§ Activity:
Return the data verbatim, without pictures.

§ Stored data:
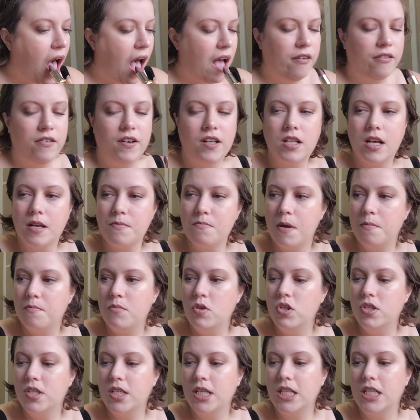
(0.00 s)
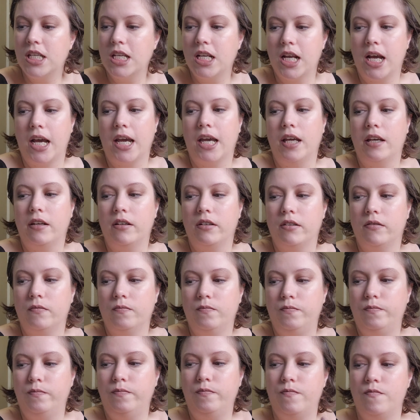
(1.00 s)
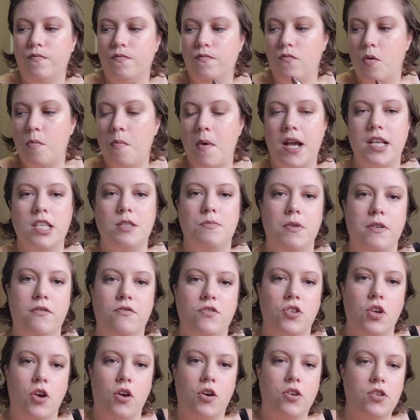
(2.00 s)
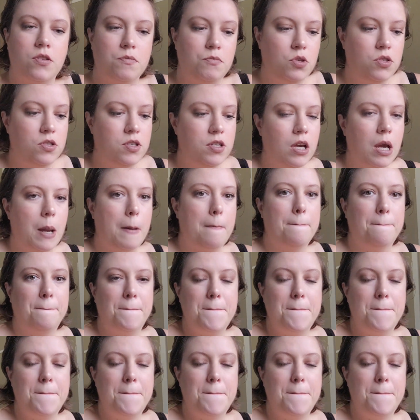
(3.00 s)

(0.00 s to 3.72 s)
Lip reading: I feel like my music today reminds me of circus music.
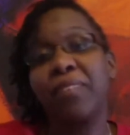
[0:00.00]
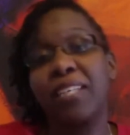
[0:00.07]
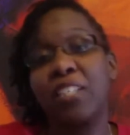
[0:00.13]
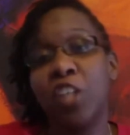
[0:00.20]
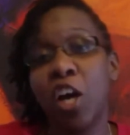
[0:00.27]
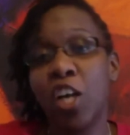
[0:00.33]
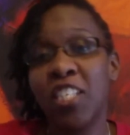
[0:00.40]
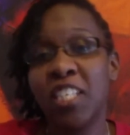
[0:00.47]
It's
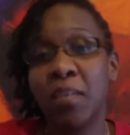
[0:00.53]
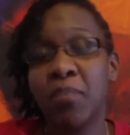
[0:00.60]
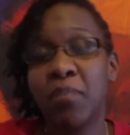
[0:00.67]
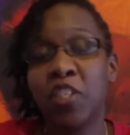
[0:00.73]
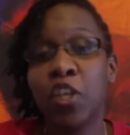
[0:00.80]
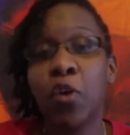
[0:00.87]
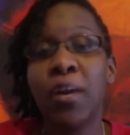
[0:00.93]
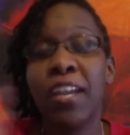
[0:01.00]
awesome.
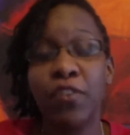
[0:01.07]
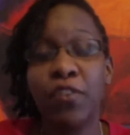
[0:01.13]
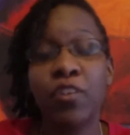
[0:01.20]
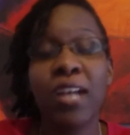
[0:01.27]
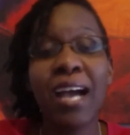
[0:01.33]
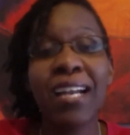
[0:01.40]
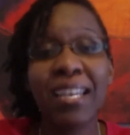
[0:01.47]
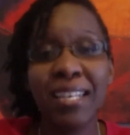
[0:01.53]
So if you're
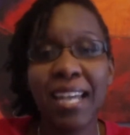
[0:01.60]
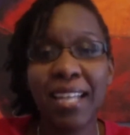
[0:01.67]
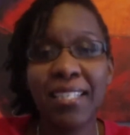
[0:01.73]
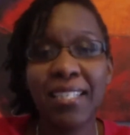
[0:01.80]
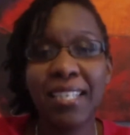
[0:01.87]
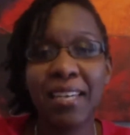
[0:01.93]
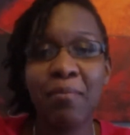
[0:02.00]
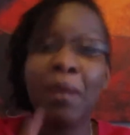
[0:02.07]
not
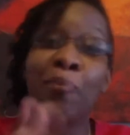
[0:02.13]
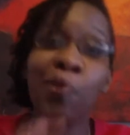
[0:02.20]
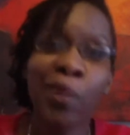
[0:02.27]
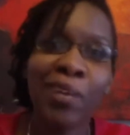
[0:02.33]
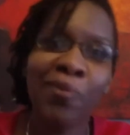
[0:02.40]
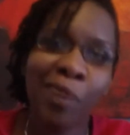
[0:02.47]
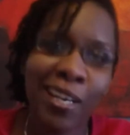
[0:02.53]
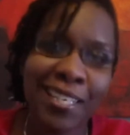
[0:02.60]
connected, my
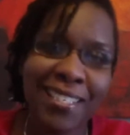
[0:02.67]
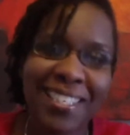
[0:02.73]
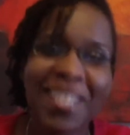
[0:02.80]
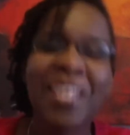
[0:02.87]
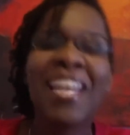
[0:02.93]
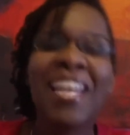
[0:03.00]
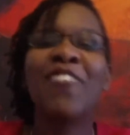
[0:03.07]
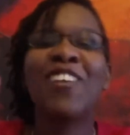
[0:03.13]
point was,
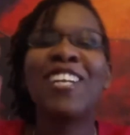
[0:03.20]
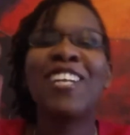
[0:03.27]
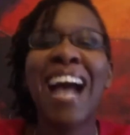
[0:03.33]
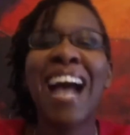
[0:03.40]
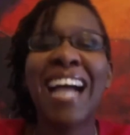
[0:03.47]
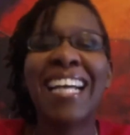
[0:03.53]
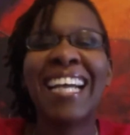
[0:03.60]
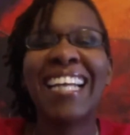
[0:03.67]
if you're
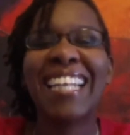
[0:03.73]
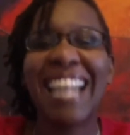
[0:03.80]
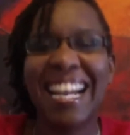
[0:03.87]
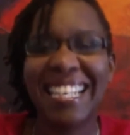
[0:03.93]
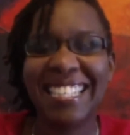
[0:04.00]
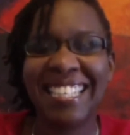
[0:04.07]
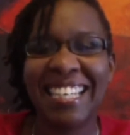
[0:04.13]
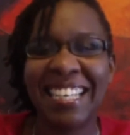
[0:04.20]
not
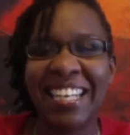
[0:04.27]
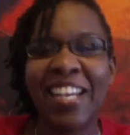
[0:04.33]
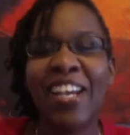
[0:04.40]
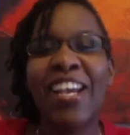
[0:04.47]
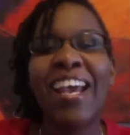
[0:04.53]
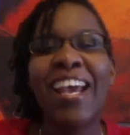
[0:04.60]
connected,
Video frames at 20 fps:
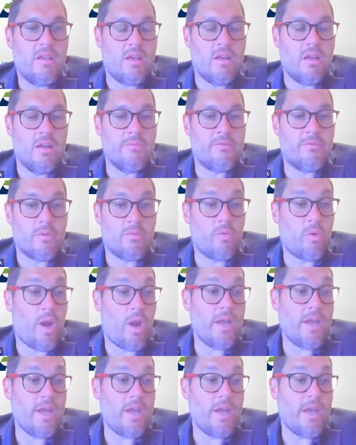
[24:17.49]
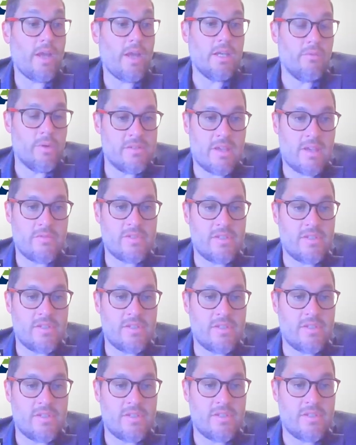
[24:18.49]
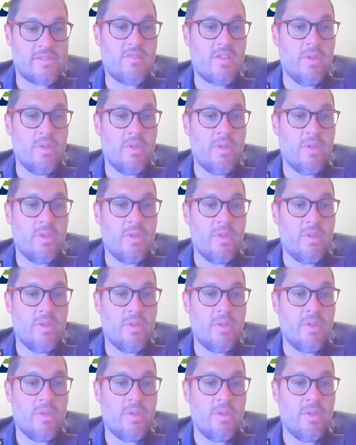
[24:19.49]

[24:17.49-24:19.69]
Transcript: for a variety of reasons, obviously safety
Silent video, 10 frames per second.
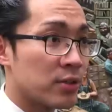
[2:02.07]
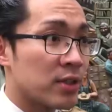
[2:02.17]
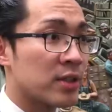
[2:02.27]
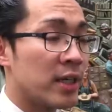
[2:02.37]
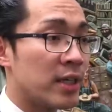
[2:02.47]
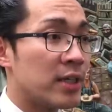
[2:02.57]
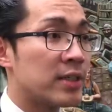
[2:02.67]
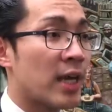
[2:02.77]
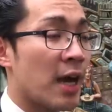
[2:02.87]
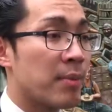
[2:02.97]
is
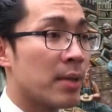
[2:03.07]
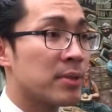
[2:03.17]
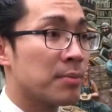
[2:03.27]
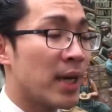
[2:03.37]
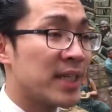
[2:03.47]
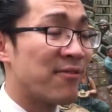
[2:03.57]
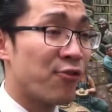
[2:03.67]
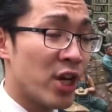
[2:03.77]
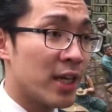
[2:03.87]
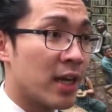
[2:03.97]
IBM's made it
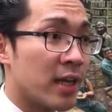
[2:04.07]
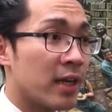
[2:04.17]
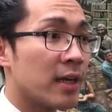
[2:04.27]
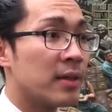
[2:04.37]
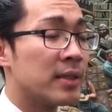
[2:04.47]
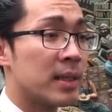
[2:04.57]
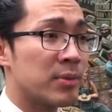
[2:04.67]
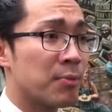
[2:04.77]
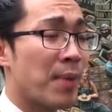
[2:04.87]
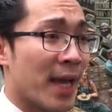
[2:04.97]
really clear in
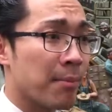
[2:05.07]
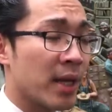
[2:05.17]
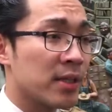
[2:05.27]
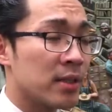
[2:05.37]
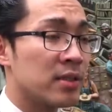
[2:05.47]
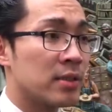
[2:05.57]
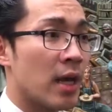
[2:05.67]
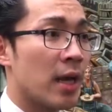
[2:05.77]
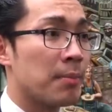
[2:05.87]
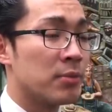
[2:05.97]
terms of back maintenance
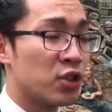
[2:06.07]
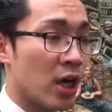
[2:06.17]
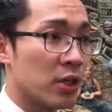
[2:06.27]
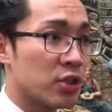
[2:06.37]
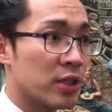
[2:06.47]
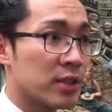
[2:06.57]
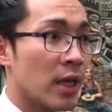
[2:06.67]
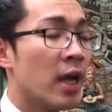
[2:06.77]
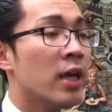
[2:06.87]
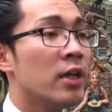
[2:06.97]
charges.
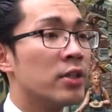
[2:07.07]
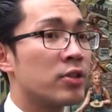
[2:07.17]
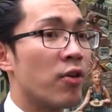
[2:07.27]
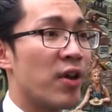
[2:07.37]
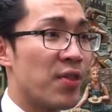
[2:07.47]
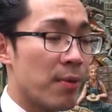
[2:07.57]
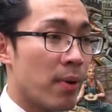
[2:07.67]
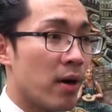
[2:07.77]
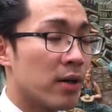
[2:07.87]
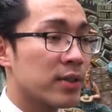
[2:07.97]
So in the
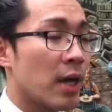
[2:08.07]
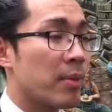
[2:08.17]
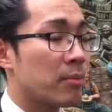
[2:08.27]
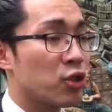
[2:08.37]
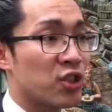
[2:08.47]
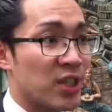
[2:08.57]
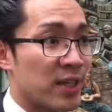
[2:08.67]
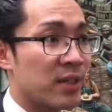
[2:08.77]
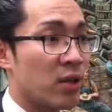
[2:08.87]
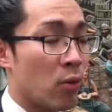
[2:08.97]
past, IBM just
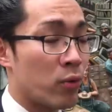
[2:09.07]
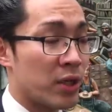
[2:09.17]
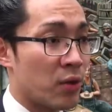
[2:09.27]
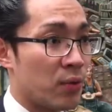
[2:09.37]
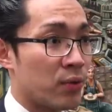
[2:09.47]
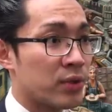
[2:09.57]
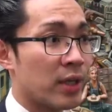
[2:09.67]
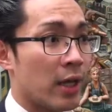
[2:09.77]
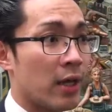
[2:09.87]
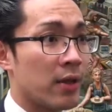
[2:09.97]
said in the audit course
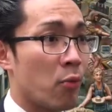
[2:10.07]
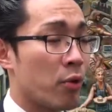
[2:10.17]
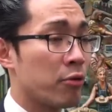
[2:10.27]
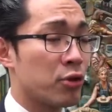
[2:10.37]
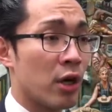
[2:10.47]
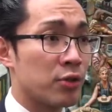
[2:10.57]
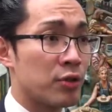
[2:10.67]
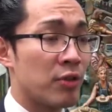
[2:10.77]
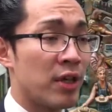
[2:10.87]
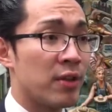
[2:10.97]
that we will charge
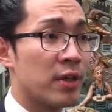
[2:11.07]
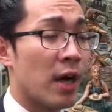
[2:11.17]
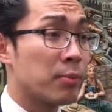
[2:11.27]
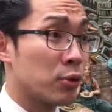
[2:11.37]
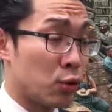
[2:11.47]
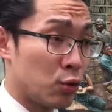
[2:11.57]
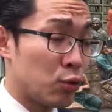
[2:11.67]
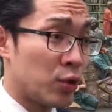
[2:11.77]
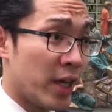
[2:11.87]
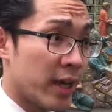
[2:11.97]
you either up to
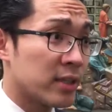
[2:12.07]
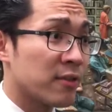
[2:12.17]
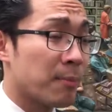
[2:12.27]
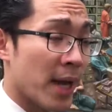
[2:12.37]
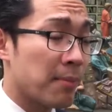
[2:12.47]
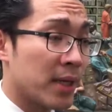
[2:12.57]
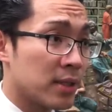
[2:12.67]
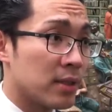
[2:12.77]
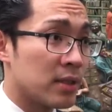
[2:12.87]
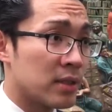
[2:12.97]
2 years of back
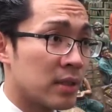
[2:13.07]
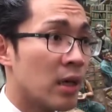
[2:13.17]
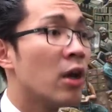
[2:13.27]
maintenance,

§ Response to this exercise:
(0.00 s)
(1.00 s)
(2.00 s)
(3.00 s)

(0.00 s to 3.72 s)
Lip reading: I feel like my music today reminds me of circus music.
[0:00.00]
[0:00.07]
[0:00.13]
[0:00.20]
[0:00.27]
[0:00.33]
[0:00.40]
[0:00.47]
It's
[0:00.53]
[0:00.60]
[0:00.67]
[0:00.73]
[0:00.80]
[0:00.87]
[0:00.93]
[0:01.00]
awesome.
[0:01.07]
[0:01.13]
[0:01.20]
[0:01.27]
[0:01.33]
[0:01.40]
[0:01.47]
[0:01.53]
So if you're
[0:01.60]
[0:01.67]
[0:01.73]
[0:01.80]
[0:01.87]
[0:01.93]
[0:02.00]
[0:02.07]
not
[0:02.13]
[0:02.20]
[0:02.27]
[0:02.33]
[0:02.40]
[0:02.47]
[0:02.53]
[0:02.60]
connected, my
[0:02.67]
[0:02.73]
[0:02.80]
[0:02.87]
[0:02.93]
[0:03.00]
[0:03.07]
[0:03.13]
point was,
[0:03.20]
[0:03.27]
[0:03.33]
[0:03.40]
[0:03.47]
[0:03.53]
[0:03.60]
[0:03.67]
if you're
[0:03.73]
[0:03.80]
[0:03.87]
[0:03.93]
[0:04.00]
[0:04.07]
[0:04.13]
[0:04.20]
not
[0:04.27]
[0:04.33]
[0:04.40]
[0:04.47]
[0:04.53]
[0:04.60]
connected,
Video frames at 20 fps:
[24:17.49]
[24:18.49]
[24:19.49]

[24:17.49-24:19.69]
Transcript: for a variety of reasons, obviously safety
Silent video, 10 frames per second.
[2:02.07]
[2:02.17]
[2:02.27]
[2:02.37]
[2:02.47]
[2:02.57]
[2:02.67]
[2:02.77]
[2:02.87]
[2:02.97]
is
[2:03.07]
[2:03.17]
[2:03.27]
[2:03.37]
[2:03.47]
[2:03.57]
[2:03.67]
[2:03.77]
[2:03.87]
[2:03.97]
IBM's made it
[2:04.07]
[2:04.17]
[2:04.27]
[2:04.37]
[2:04.47]
[2:04.57]
[2:04.67]
[2:04.77]
[2:04.87]
[2:04.97]
really clear in
[2:05.07]
[2:05.17]
[2:05.27]
[2:05.37]
[2:05.47]
[2:05.57]
[2:05.67]
[2:05.77]
[2:05.87]
[2:05.97]
terms of back maintenance
[2:06.07]
[2:06.17]
[2:06.27]
[2:06.37]
[2:06.47]
[2:06.57]
[2:06.67]
[2:06.77]
[2:06.87]
[2:06.97]
charges.
[2:07.07]
[2:07.17]
[2:07.27]
[2:07.37]
[2:07.47]
[2:07.57]
[2:07.67]
[2:07.77]
[2:07.87]
[2:07.97]
So in the
[2:08.07]
[2:08.17]
[2:08.27]
[2:08.37]
[2:08.47]
[2:08.57]
[2:08.67]
[2:08.77]
[2:08.87]
[2:08.97]
past, IBM just
[2:09.07]
[2:09.17]
[2:09.27]
[2:09.37]
[2:09.47]
[2:09.57]
[2:09.67]
[2:09.77]
[2:09.87]
[2:09.97]
said in the audit course
[2:10.07]
[2:10.17]
[2:10.27]
[2:10.37]
[2:10.47]
[2:10.57]
[2:10.67]
[2:10.77]
[2:10.87]
[2:10.97]
that we will charge
[2:11.07]
[2:11.17]
[2:11.27]
[2:11.37]
[2:11.47]
[2:11.57]
[2:11.67]
[2:11.77]
[2:11.87]
[2:11.97]
you either up to
[2:12.07]
[2:12.17]
[2:12.27]
[2:12.37]
[2:12.47]
[2:12.57]
[2:12.67]
[2:12.77]
[2:12.87]
[2:12.97]
2 years of back
[2:13.07]
[2:13.17]
[2:13.27]
maintenance,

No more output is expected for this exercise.